Leave out every picture, then transcribe the rest of the listing exactly.
Material supplied: Begin
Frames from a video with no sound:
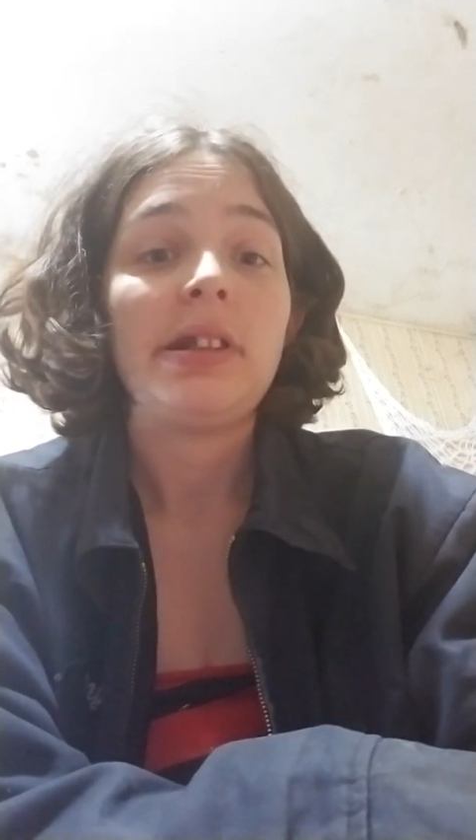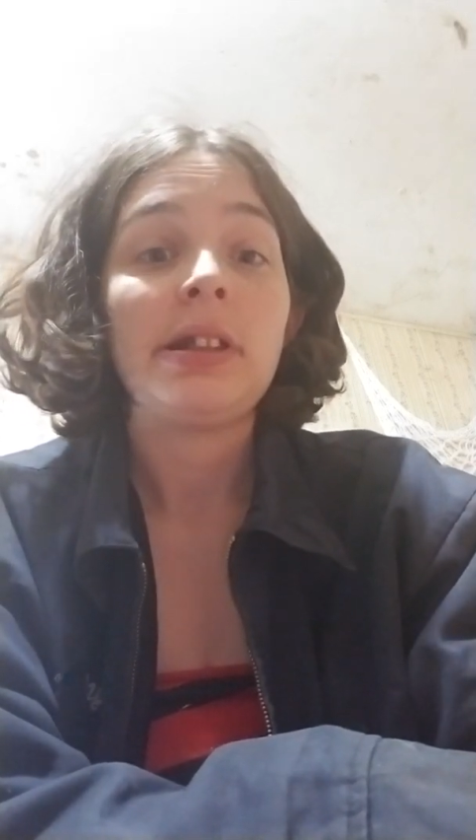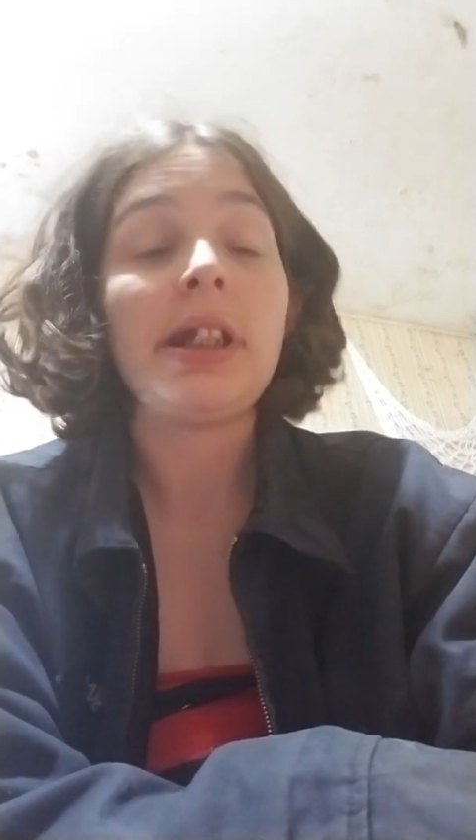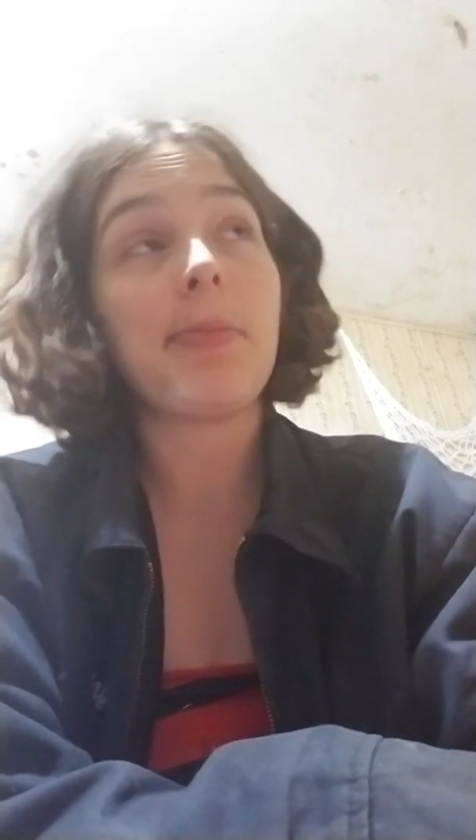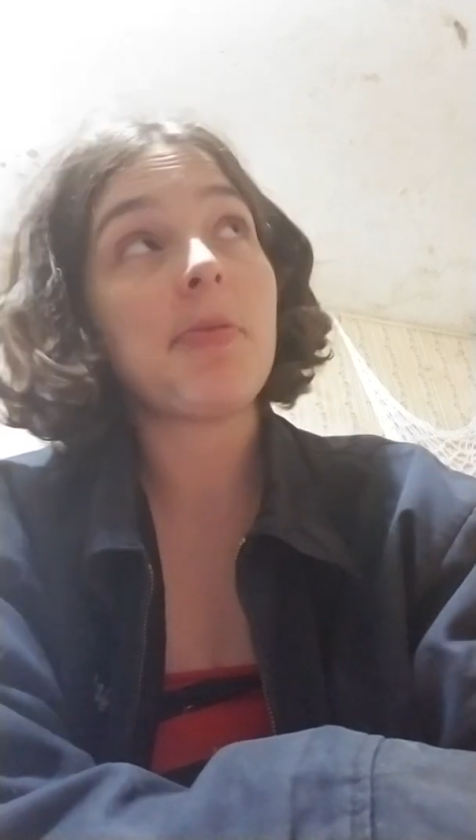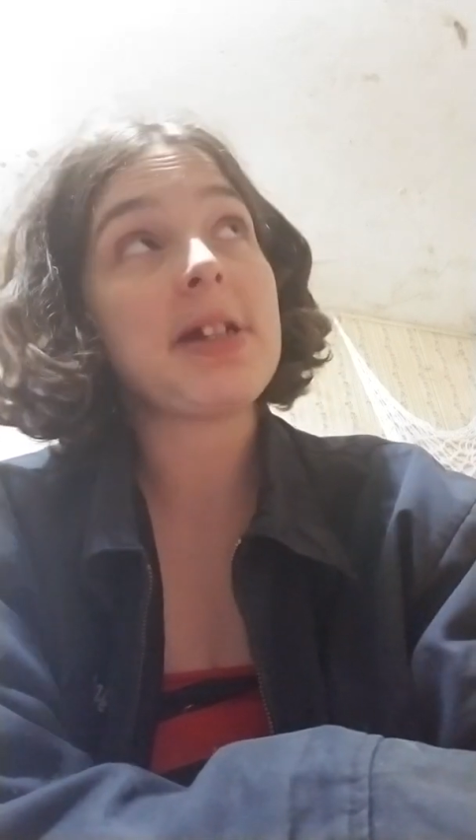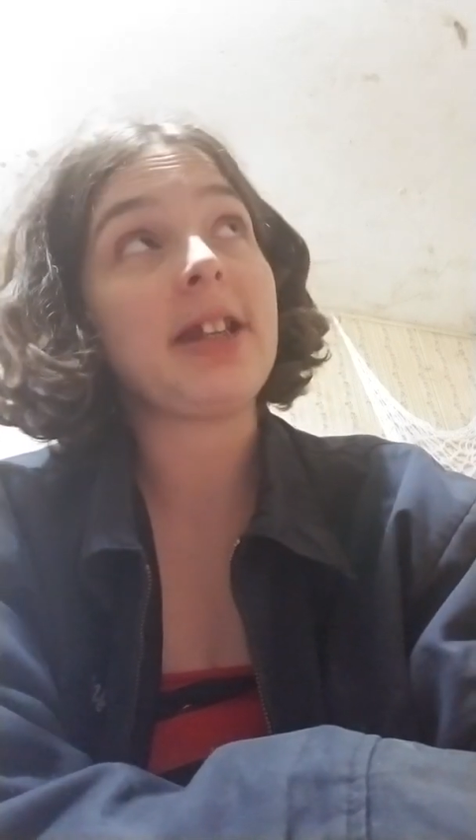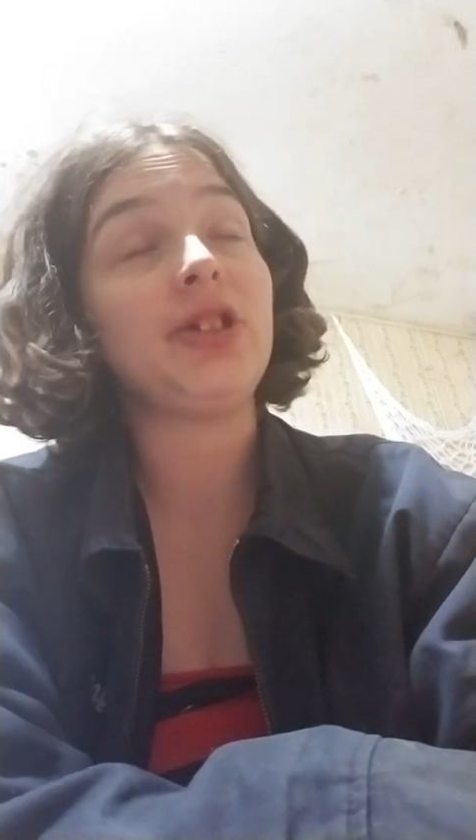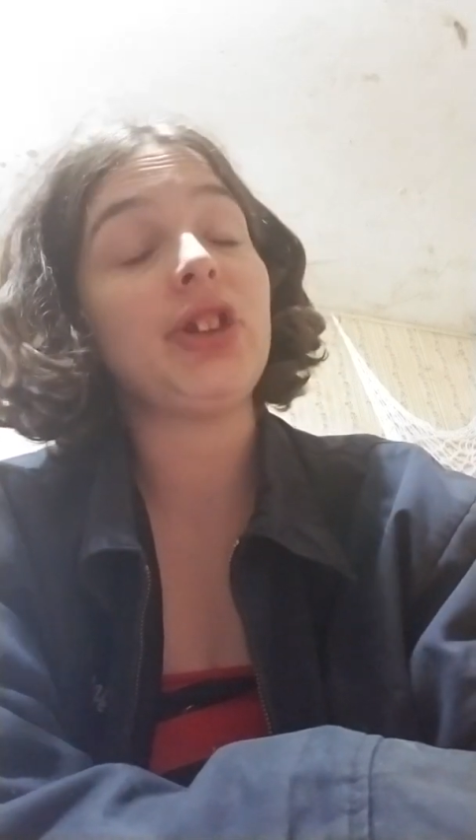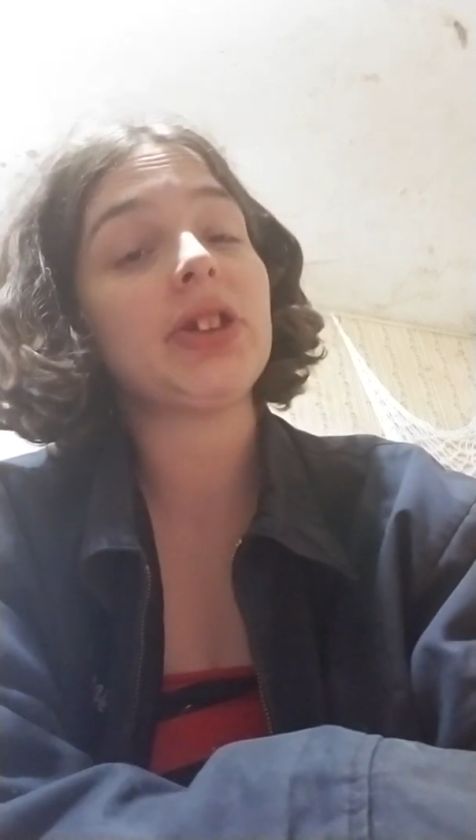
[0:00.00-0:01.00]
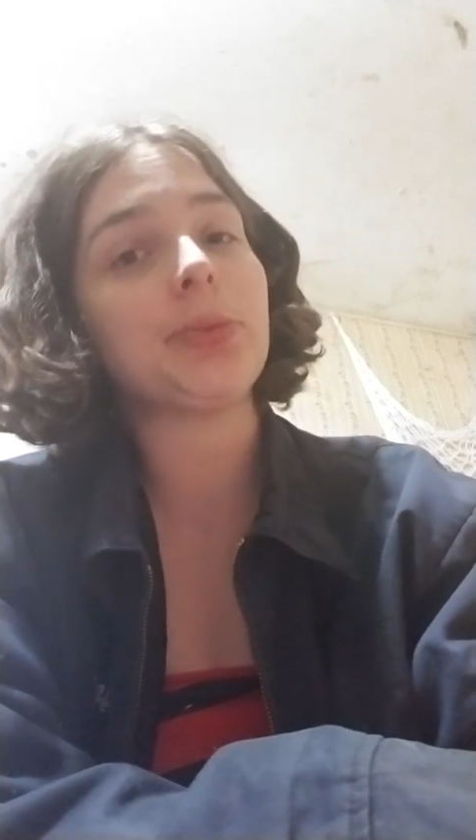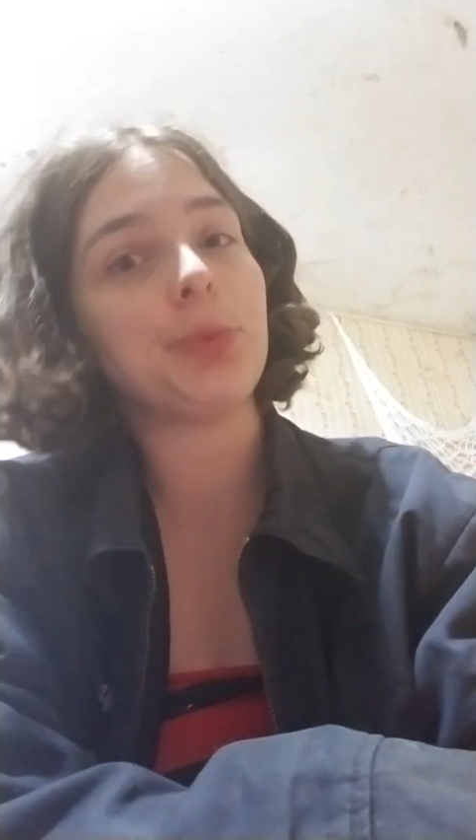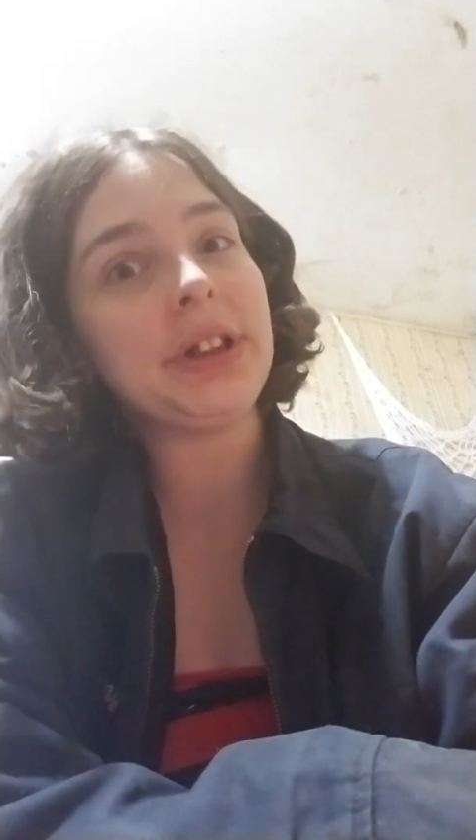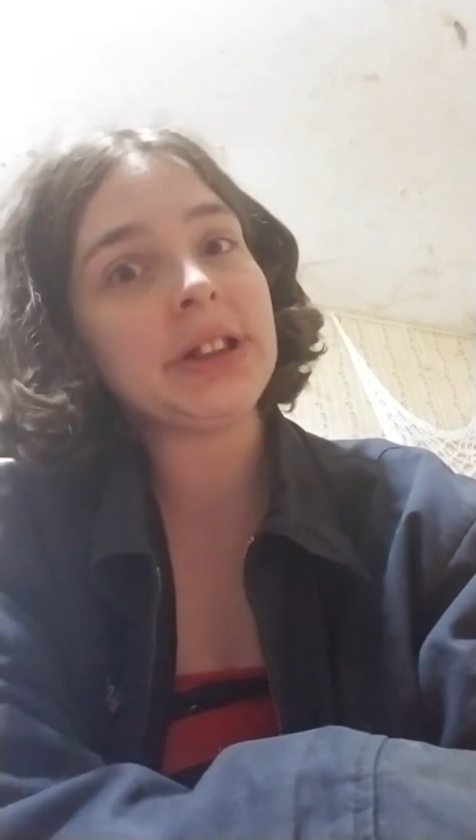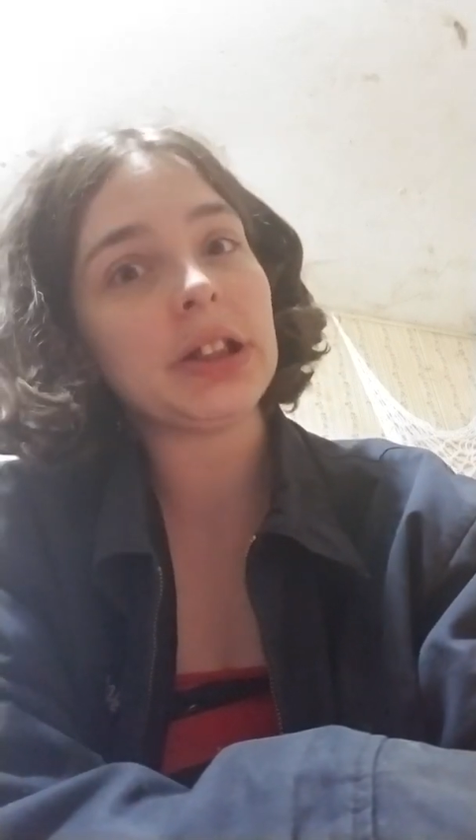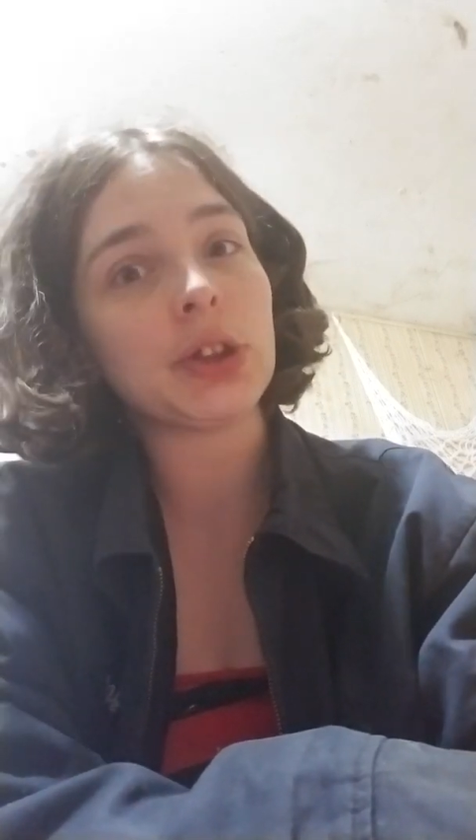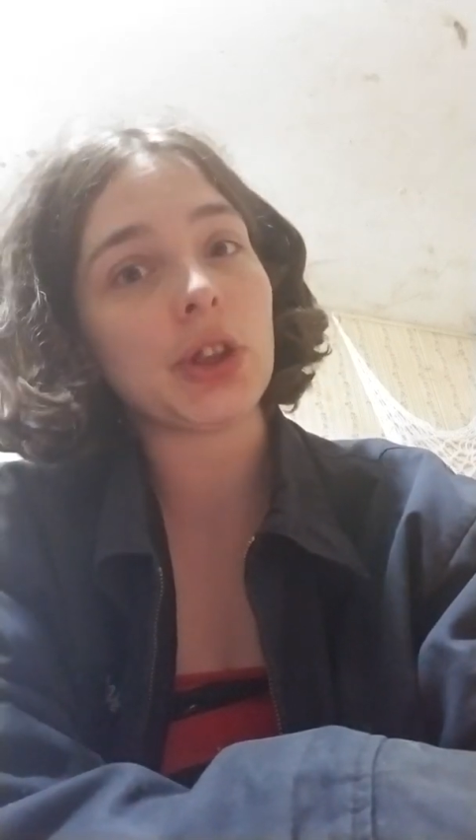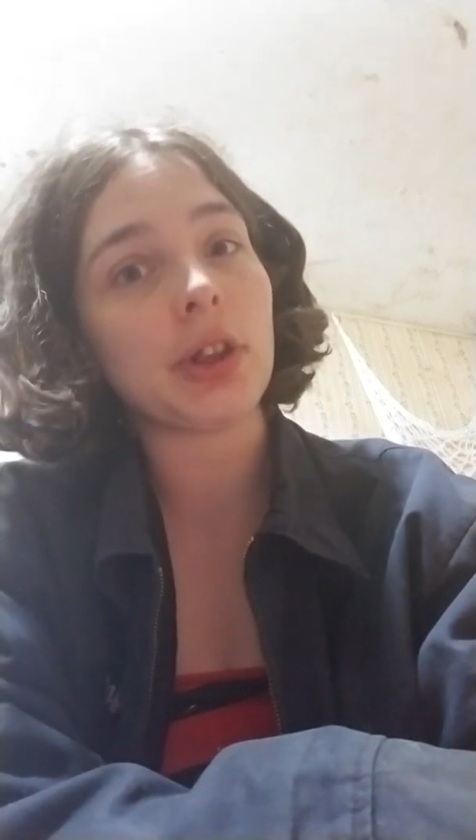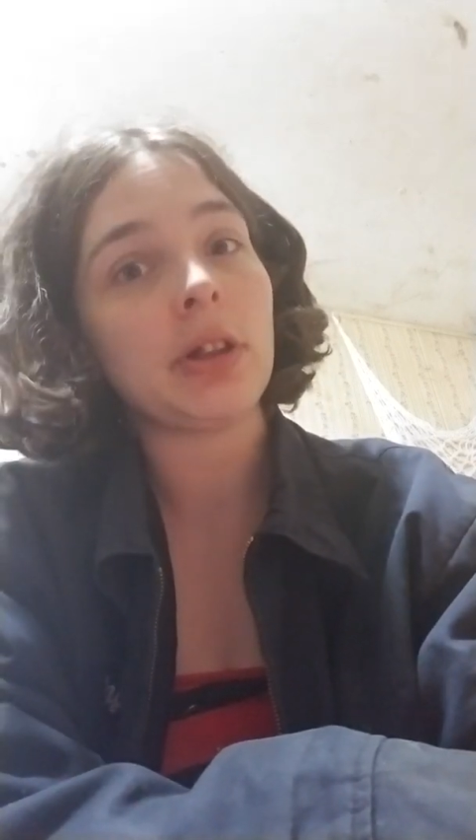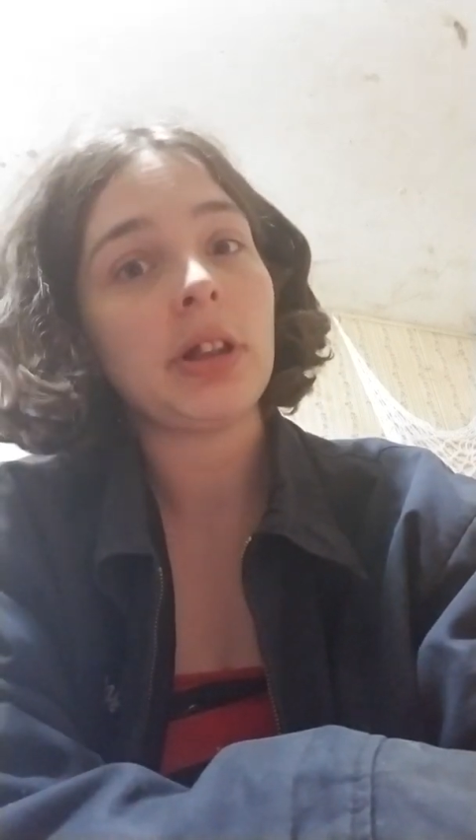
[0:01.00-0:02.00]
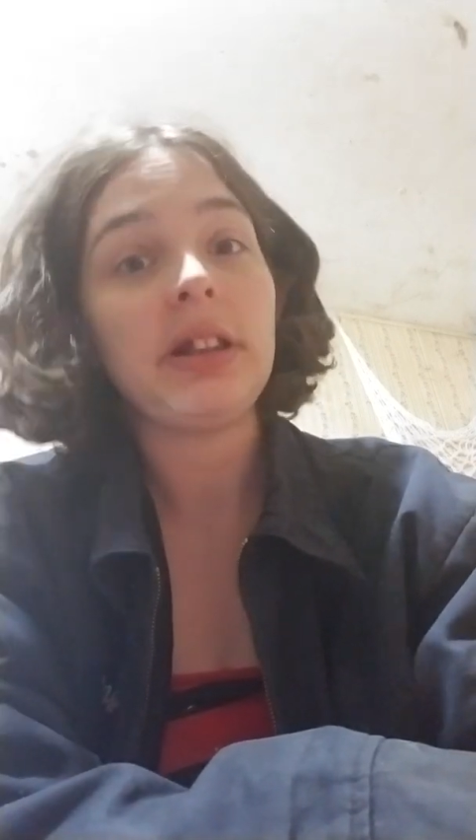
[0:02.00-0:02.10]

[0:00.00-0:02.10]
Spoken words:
Keep in mind, she's a researcher,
Material supplied: End
Problem solution =
Frames from a video with no sound:
[0:00.00-0:01.00]
[0:01.00-0:02.00]
[0:02.00-0:02.10]

[0:00.00-0:02.10]
Spoken words:
Keep in mind, she's a researcher,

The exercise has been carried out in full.